Corruption is now worse than the situation under Soeharto. This means nothing else than that reformasi, the reform movement that forced Soeharto to step down, has failed to live up to eradicate corruption, collusion and nepotism (KKN) as expected. It also means that our state is losing its moral dignity.

It is clear that this situation gravely endangers the fruits of reform: democracy and human rights. When people perceive democracy as nothing more than a project of the political elites who reap the most out of it, democracy will be over. What would follow then is every body’s guess.

At the same time, since reformasi gave us all democratic freedoms, a new hardline, extreme and exclusive religiosity is steadily infiltrating the minds and hearts especially of young students and intellectuals.

This mostly Middle East inspired religiosity pretends to offer a clear-cut, morally respectable alternative to the general trend to Western consumerism, hedonism and corruption. It means that values like “the nation” or Pancasila are left behind.

This new hardline religiosity goes together with an open contempt for religious tolerance and a growing readiness to use violence in the name of religion. At the same time the state seems to have lost the courage to enforce its constitutional duty to give zero tolerance to violence.

It is heartening to observe that mainstream religious leaders are now alerted of this danger. In this connection they bring Pancasila back into the national discourse.

Johann Wolfgang Goethe once wrote about the “two souls living in my breast”. The one is the part of the heart illuminated by a deep attraction to the good, the other is a devilish abyss where evil lurks in the dark.

The same might be true for the soul of a people. Indonesians now feel as if the spell of darkness is descending on our country and the devils arise in the forms of intolerance, hatred, bloodthirstiness (imagine preachers calling on their community to “kill, kill, kill” in the name of God!), as well as greed, irresponsibility, egoistic desires and corrupt mind.

It is on the heels of the awareness of the crucial importance of Pancasila arises. Pancasila expresses the shining noble part of Indonesia’s soul. It paints Indonesia as Indonesians dream how she should be, the ideal Indonesia Indonesians would be proud of, as expressed in Pancasila’s beautiful five principles.

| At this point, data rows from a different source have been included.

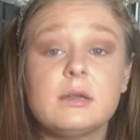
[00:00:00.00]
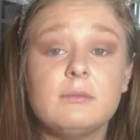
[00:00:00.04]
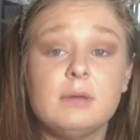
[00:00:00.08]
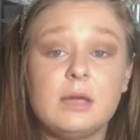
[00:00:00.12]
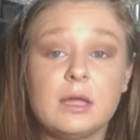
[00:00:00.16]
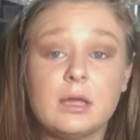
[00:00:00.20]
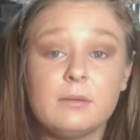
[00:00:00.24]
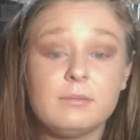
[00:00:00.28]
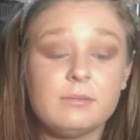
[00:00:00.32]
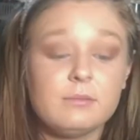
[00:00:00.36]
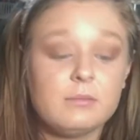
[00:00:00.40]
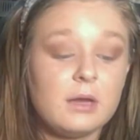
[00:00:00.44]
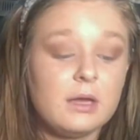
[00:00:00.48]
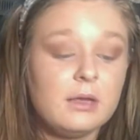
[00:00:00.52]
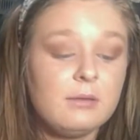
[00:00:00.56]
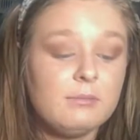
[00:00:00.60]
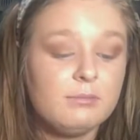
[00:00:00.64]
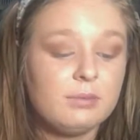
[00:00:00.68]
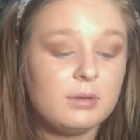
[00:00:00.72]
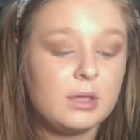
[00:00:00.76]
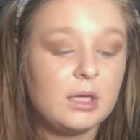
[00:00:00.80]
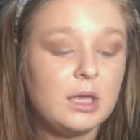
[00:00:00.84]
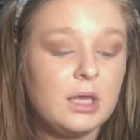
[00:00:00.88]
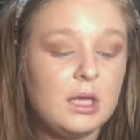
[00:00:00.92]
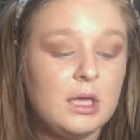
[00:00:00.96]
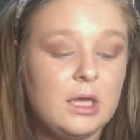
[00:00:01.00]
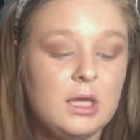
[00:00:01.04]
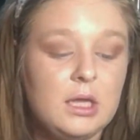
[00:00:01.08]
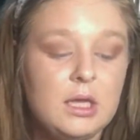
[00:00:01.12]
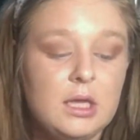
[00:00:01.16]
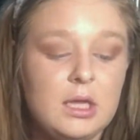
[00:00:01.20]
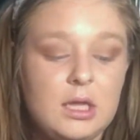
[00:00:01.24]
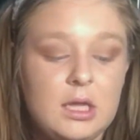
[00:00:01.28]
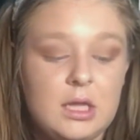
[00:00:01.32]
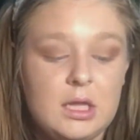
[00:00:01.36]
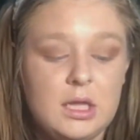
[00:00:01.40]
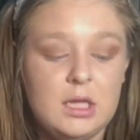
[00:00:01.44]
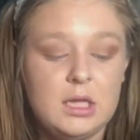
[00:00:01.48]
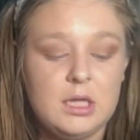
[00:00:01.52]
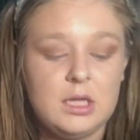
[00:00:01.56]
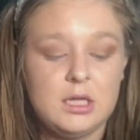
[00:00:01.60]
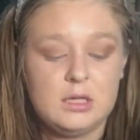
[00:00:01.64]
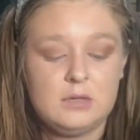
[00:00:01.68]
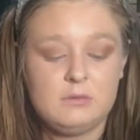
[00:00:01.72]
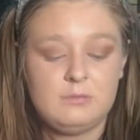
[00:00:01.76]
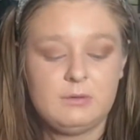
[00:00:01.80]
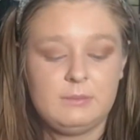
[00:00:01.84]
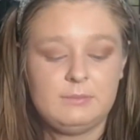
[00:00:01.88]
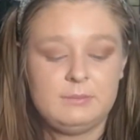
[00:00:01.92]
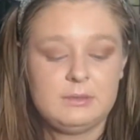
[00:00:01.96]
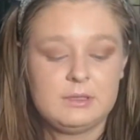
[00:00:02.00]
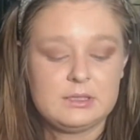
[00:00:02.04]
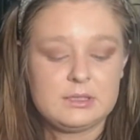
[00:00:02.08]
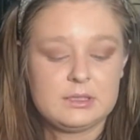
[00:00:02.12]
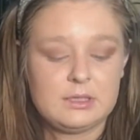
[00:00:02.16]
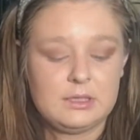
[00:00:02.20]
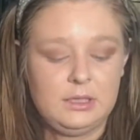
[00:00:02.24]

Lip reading: a makeup wipe and wipe this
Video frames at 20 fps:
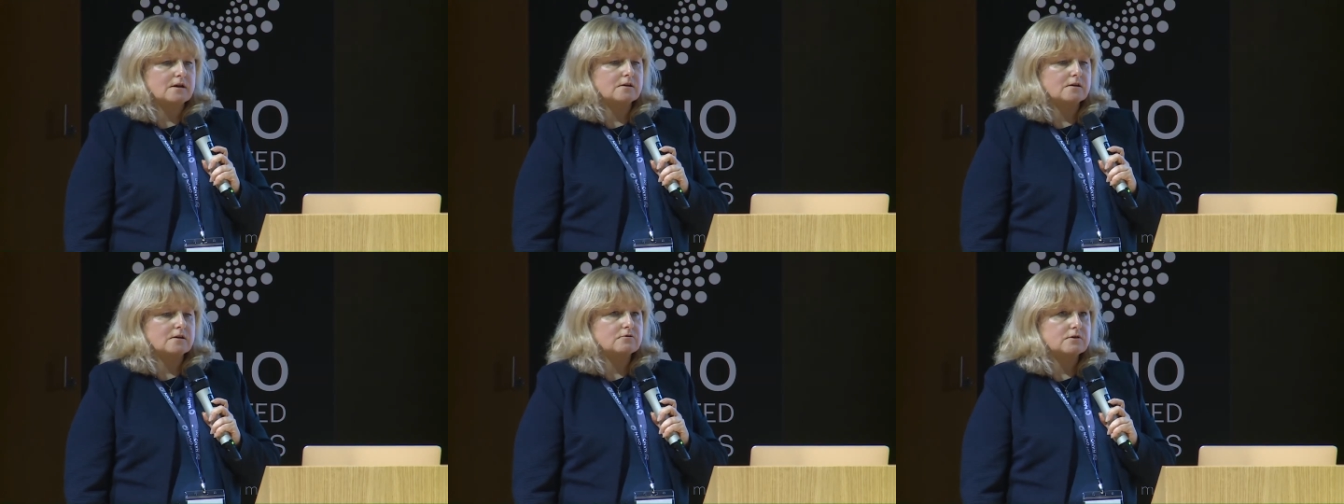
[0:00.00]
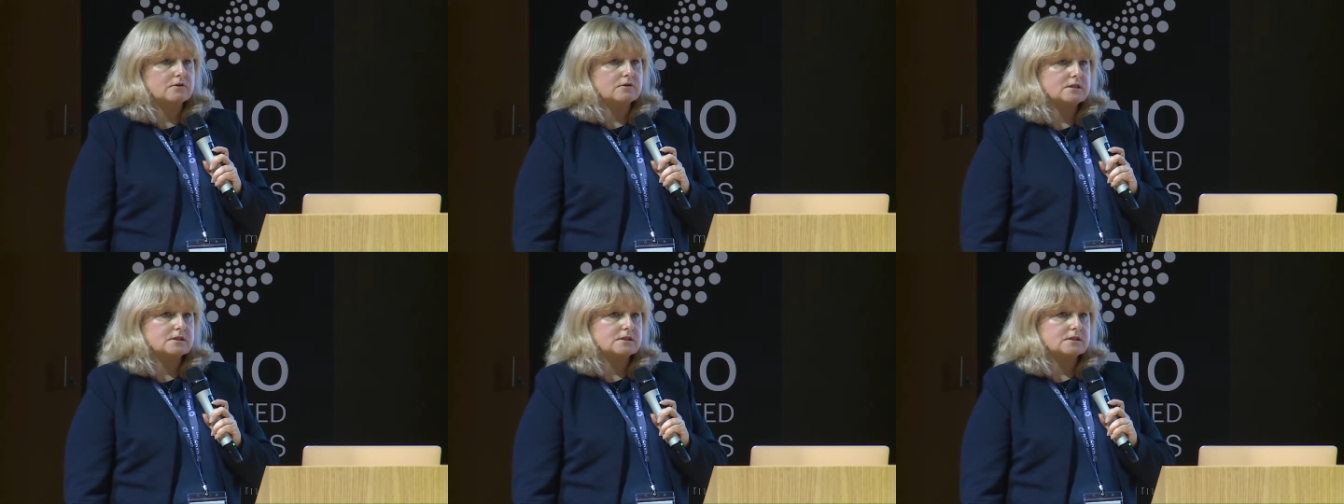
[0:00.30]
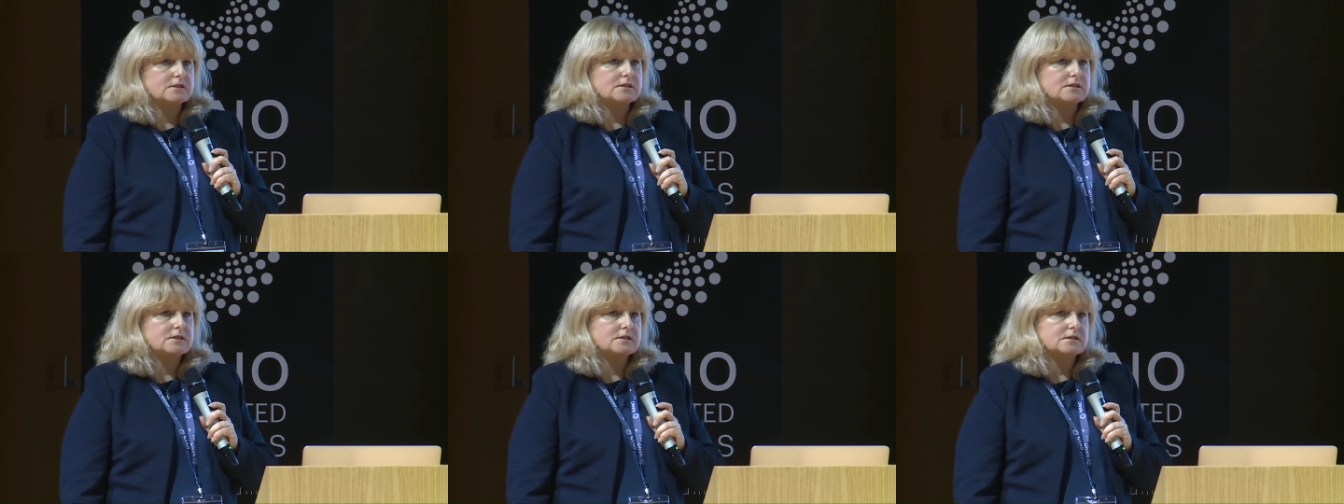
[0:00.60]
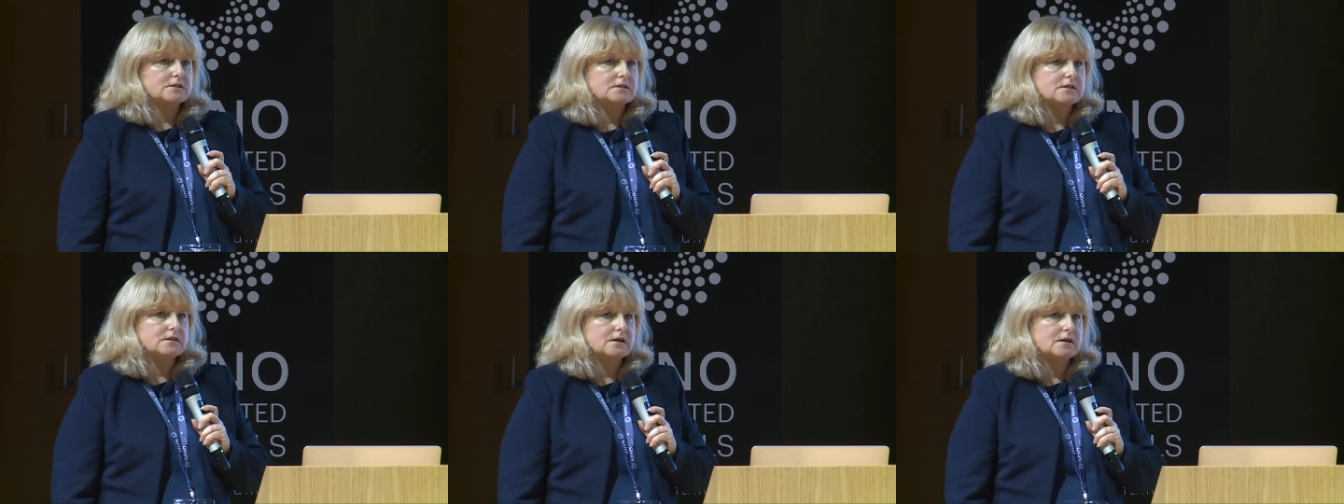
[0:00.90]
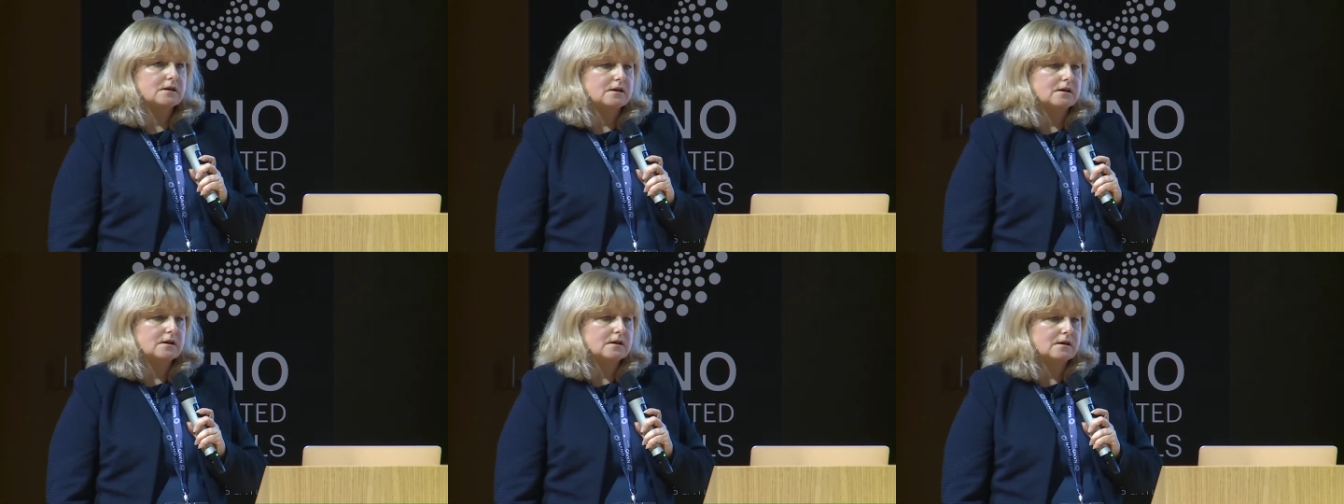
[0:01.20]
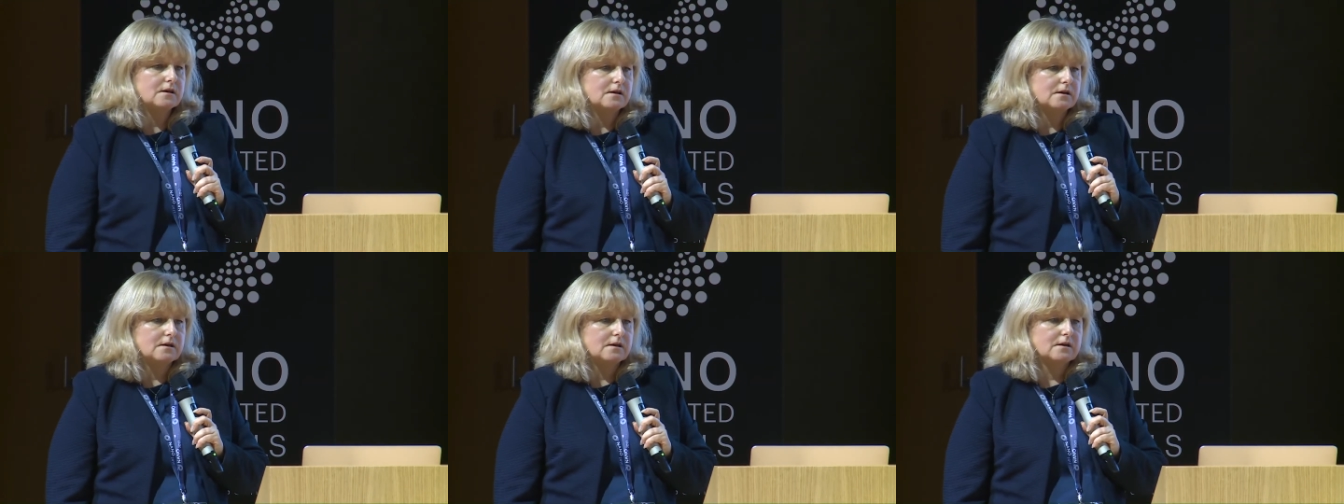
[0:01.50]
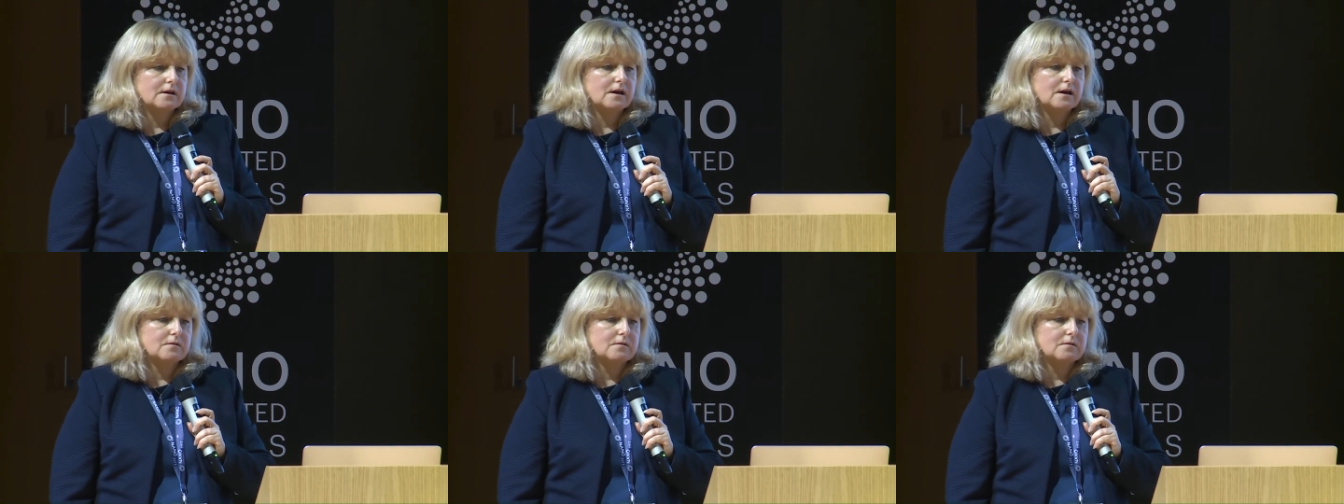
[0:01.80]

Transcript: increases, uh,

But Pancasila is more than that. Indonesians recount Aug. 18, 1945, the day when Pancasila was inaugurated, as one of Indonesia’s most shining hours, the day when Indonesians, for the sake of national unity, committed themselves to accepting each other in their respective religious, cultural, ethnic and racial identity.

What happened? On the morning of Aug. 18, 1945 the constitutional assembly (PPKI) agreed unanimously to drop an addition to the first principle of Pancasila (belief in God), i. e. that Muslims were obliged to live according to the sharia They recognized that naming one religion in the most basic philosophy of the state would make full identification of the others impossible.

Thus for the sake of national unity even the formal representatives of Islam agreed not to push for that point. As a consequence Indonesia endorsed the 1945 Constitution where the majority religion (Islam) does not get any special treatment. Many say that only the willingness of the Muslim majority not to insist on special privileges has made unity of all those different people between Aceh and Papua possible.

Thus Pancasila embodies the finest hour in the formation of the Indonesian nation. It is the documentation of the fact that Indonesians, at a decisive moment in their history, were able to overcome their respective narrow, sectarian and particular interests and prejudices in order to build one nation, united by the ideals of Pancasila, in quest for a “free, united, sovereign, just and prosperous” nation.

Now that Indonesians of different backgrounds try hard to re-actualize Pancasila, they want to bring Indonesia back to her most shining idealism.

The writer, a Jesuit priest, is professor at Driyarkara School of Philosophy in Jakarta.